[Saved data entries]
BEGIN

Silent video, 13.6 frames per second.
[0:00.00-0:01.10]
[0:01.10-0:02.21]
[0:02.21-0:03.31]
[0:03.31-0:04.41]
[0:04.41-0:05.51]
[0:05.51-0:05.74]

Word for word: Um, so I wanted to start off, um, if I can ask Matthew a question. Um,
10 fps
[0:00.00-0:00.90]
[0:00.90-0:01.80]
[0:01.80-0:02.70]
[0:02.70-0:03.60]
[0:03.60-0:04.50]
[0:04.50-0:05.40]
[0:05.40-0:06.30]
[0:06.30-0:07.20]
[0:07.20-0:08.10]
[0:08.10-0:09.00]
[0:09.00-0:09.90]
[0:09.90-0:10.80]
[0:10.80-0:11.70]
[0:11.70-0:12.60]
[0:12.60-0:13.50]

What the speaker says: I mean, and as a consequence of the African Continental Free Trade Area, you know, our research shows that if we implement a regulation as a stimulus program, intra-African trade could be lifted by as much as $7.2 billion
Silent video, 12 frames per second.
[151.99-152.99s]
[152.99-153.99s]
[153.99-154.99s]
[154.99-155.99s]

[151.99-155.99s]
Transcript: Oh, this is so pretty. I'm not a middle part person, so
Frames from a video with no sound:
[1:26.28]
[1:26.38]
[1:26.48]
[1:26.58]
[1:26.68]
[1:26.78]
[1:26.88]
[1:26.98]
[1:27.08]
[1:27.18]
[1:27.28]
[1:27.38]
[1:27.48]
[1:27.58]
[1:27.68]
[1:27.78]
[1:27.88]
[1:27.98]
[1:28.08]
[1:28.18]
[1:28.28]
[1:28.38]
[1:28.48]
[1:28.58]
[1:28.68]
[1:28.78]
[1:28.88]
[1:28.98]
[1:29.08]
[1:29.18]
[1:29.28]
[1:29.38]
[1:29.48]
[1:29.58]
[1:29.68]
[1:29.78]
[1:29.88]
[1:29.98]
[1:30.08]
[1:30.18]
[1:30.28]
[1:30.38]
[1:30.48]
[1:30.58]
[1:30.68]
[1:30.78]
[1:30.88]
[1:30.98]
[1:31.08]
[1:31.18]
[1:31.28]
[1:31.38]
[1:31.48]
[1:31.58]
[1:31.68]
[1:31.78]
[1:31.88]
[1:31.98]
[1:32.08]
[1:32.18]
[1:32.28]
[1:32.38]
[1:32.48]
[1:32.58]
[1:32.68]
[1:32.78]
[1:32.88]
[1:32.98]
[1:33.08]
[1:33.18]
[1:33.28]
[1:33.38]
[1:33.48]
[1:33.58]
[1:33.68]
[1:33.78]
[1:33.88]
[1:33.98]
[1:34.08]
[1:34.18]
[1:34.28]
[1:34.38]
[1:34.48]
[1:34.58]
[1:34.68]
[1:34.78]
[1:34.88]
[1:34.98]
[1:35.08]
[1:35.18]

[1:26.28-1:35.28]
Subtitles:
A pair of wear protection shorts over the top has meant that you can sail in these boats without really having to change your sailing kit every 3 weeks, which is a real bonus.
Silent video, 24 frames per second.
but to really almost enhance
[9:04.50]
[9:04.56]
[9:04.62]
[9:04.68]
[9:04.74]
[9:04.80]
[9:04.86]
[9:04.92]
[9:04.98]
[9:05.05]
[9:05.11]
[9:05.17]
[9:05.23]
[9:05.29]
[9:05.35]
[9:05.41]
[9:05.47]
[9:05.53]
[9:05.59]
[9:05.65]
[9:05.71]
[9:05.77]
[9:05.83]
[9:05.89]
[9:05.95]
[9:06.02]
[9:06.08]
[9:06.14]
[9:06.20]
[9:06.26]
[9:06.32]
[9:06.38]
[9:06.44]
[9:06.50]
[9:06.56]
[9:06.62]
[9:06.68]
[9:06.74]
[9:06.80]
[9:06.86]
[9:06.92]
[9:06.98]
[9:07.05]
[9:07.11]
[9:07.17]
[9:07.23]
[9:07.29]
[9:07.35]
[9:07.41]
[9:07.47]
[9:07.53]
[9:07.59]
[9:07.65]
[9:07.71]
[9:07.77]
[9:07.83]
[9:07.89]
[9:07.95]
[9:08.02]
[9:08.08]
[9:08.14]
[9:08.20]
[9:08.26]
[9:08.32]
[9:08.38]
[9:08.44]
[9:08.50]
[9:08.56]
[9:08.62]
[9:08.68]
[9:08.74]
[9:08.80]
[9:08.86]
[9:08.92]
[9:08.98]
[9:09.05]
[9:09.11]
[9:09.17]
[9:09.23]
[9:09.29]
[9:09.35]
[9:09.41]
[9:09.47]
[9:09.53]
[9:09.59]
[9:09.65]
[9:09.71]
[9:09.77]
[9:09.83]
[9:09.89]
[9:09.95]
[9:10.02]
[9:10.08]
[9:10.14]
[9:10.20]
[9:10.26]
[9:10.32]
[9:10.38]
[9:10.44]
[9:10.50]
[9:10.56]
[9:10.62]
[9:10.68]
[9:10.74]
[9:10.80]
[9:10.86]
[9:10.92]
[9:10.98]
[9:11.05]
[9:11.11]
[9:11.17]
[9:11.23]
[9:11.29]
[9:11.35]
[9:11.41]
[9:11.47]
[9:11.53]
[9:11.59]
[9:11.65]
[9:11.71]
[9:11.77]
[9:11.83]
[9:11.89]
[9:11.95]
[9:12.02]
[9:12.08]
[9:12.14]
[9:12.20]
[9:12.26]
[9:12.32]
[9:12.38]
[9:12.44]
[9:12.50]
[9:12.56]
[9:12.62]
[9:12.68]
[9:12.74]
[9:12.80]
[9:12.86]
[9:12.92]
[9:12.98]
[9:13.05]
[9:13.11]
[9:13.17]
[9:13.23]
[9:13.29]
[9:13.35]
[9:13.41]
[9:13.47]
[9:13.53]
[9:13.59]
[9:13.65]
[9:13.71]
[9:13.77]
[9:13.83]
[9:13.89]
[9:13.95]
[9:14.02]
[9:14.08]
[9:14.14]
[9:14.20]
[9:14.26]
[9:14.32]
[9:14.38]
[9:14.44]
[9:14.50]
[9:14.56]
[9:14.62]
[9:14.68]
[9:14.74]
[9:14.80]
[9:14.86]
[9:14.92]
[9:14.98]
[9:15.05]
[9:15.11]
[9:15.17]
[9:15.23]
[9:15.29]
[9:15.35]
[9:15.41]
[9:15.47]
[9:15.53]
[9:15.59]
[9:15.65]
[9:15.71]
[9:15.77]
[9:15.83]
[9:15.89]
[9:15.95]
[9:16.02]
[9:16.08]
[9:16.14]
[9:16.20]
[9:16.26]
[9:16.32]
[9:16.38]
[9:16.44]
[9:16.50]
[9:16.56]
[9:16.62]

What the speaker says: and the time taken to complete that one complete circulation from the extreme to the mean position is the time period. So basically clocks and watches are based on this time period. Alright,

END

## What the exercise asks
Exact retyping of every entry is required.

## Solved problem
Silent video, 13.6 frames per second.
[0:00.00-0:01.10]
[0:01.10-0:02.21]
[0:02.21-0:03.31]
[0:03.31-0:04.41]
[0:04.41-0:05.51]
[0:05.51-0:05.74]

Word for word: Um, so I wanted to start off, um, if I can ask Matthew a question. Um,
10 fps
[0:00.00-0:00.90]
[0:00.90-0:01.80]
[0:01.80-0:02.70]
[0:02.70-0:03.60]
[0:03.60-0:04.50]
[0:04.50-0:05.40]
[0:05.40-0:06.30]
[0:06.30-0:07.20]
[0:07.20-0:08.10]
[0:08.10-0:09.00]
[0:09.00-0:09.90]
[0:09.90-0:10.80]
[0:10.80-0:11.70]
[0:11.70-0:12.60]
[0:12.60-0:13.50]

What the speaker says: I mean, and as a consequence of the African Continental Free Trade Area, you know, our research shows that if we implement a regulation as a stimulus program, intra-African trade could be lifted by as much as $7.2 billion
Silent video, 12 frames per second.
[151.99-152.99s]
[152.99-153.99s]
[153.99-154.99s]
[154.99-155.99s]

[151.99-155.99s]
Transcript: Oh, this is so pretty. I'm not a middle part person, so
Frames from a video with no sound:
[1:26.28]
[1:26.38]
[1:26.48]
[1:26.58]
[1:26.68]
[1:26.78]
[1:26.88]
[1:26.98]
[1:27.08]
[1:27.18]
[1:27.28]
[1:27.38]
[1:27.48]
[1:27.58]
[1:27.68]
[1:27.78]
[1:27.88]
[1:27.98]
[1:28.08]
[1:28.18]
[1:28.28]
[1:28.38]
[1:28.48]
[1:28.58]
[1:28.68]
[1:28.78]
[1:28.88]
[1:28.98]
[1:29.08]
[1:29.18]
[1:29.28]
[1:29.38]
[1:29.48]
[1:29.58]
[1:29.68]
[1:29.78]
[1:29.88]
[1:29.98]
[1:30.08]
[1:30.18]
[1:30.28]
[1:30.38]
[1:30.48]
[1:30.58]
[1:30.68]
[1:30.78]
[1:30.88]
[1:30.98]
[1:31.08]
[1:31.18]
[1:31.28]
[1:31.38]
[1:31.48]
[1:31.58]
[1:31.68]
[1:31.78]
[1:31.88]
[1:31.98]
[1:32.08]
[1:32.18]
[1:32.28]
[1:32.38]
[1:32.48]
[1:32.58]
[1:32.68]
[1:32.78]
[1:32.88]
[1:32.98]
[1:33.08]
[1:33.18]
[1:33.28]
[1:33.38]
[1:33.48]
[1:33.58]
[1:33.68]
[1:33.78]
[1:33.88]
[1:33.98]
[1:34.08]
[1:34.18]
[1:34.28]
[1:34.38]
[1:34.48]
[1:34.58]
[1:34.68]
[1:34.78]
[1:34.88]
[1:34.98]
[1:35.08]
[1:35.18]

[1:26.28-1:35.28]
Subtitles:
A pair of wear protection shorts over the top has meant that you can sail in these boats without really having to change your sailing kit every 3 weeks, which is a real bonus.
Silent video, 24 frames per second.
but to really almost enhance
[9:04.50]
[9:04.56]
[9:04.62]
[9:04.68]
[9:04.74]
[9:04.80]
[9:04.86]
[9:04.92]
[9:04.98]
[9:05.05]
[9:05.11]
[9:05.17]
[9:05.23]
[9:05.29]
[9:05.35]
[9:05.41]
[9:05.47]
[9:05.53]
[9:05.59]
[9:05.65]
[9:05.71]
[9:05.77]
[9:05.83]
[9:05.89]
[9:05.95]
[9:06.02]
[9:06.08]
[9:06.14]
[9:06.20]
[9:06.26]
[9:06.32]
[9:06.38]
[9:06.44]
[9:06.50]
[9:06.56]
[9:06.62]
[9:06.68]
[9:06.74]
[9:06.80]
[9:06.86]
[9:06.92]
[9:06.98]
[9:07.05]
[9:07.11]
[9:07.17]
[9:07.23]
[9:07.29]
[9:07.35]
[9:07.41]
[9:07.47]
[9:07.53]
[9:07.59]
[9:07.65]
[9:07.71]
[9:07.77]
[9:07.83]
[9:07.89]
[9:07.95]
[9:08.02]
[9:08.08]
[9:08.14]
[9:08.20]
[9:08.26]
[9:08.32]
[9:08.38]
[9:08.44]
[9:08.50]
[9:08.56]
[9:08.62]
[9:08.68]
[9:08.74]
[9:08.80]
[9:08.86]
[9:08.92]
[9:08.98]
[9:09.05]
[9:09.11]
[9:09.17]
[9:09.23]
[9:09.29]
[9:09.35]
[9:09.41]
[9:09.47]
[9:09.53]
[9:09.59]
[9:09.65]
[9:09.71]
[9:09.77]
[9:09.83]
[9:09.89]
[9:09.95]
[9:10.02]
[9:10.08]
[9:10.14]
[9:10.20]
[9:10.26]
[9:10.32]
[9:10.38]
[9:10.44]
[9:10.50]
[9:10.56]
[9:10.62]
[9:10.68]
[9:10.74]
[9:10.80]
[9:10.86]
[9:10.92]
[9:10.98]
[9:11.05]
[9:11.11]
[9:11.17]
[9:11.23]
[9:11.29]
[9:11.35]
[9:11.41]
[9:11.47]
[9:11.53]
[9:11.59]
[9:11.65]
[9:11.71]
[9:11.77]
[9:11.83]
[9:11.89]
[9:11.95]
[9:12.02]
[9:12.08]
[9:12.14]
[9:12.20]
[9:12.26]
[9:12.32]
[9:12.38]
[9:12.44]
[9:12.50]
[9:12.56]
[9:12.62]
[9:12.68]
[9:12.74]
[9:12.80]
[9:12.86]
[9:12.92]
[9:12.98]
[9:13.05]
[9:13.11]
[9:13.17]
[9:13.23]
[9:13.29]
[9:13.35]
[9:13.41]
[9:13.47]
[9:13.53]
[9:13.59]
[9:13.65]
[9:13.71]
[9:13.77]
[9:13.83]
[9:13.89]
[9:13.95]
[9:14.02]
[9:14.08]
[9:14.14]
[9:14.20]
[9:14.26]
[9:14.32]
[9:14.38]
[9:14.44]
[9:14.50]
[9:14.56]
[9:14.62]
[9:14.68]
[9:14.74]
[9:14.80]
[9:14.86]
[9:14.92]
[9:14.98]
[9:15.05]
[9:15.11]
[9:15.17]
[9:15.23]
[9:15.29]
[9:15.35]
[9:15.41]
[9:15.47]
[9:15.53]
[9:15.59]
[9:15.65]
[9:15.71]
[9:15.77]
[9:15.83]
[9:15.89]
[9:15.95]
[9:16.02]
[9:16.08]
[9:16.14]
[9:16.20]
[9:16.26]
[9:16.32]
[9:16.38]
[9:16.44]
[9:16.50]
[9:16.56]
[9:16.62]

What the speaker says: and the time taken to complete that one complete circulation from the extreme to the mean position is the time period. So basically clocks and watches are based on this time period. Alright,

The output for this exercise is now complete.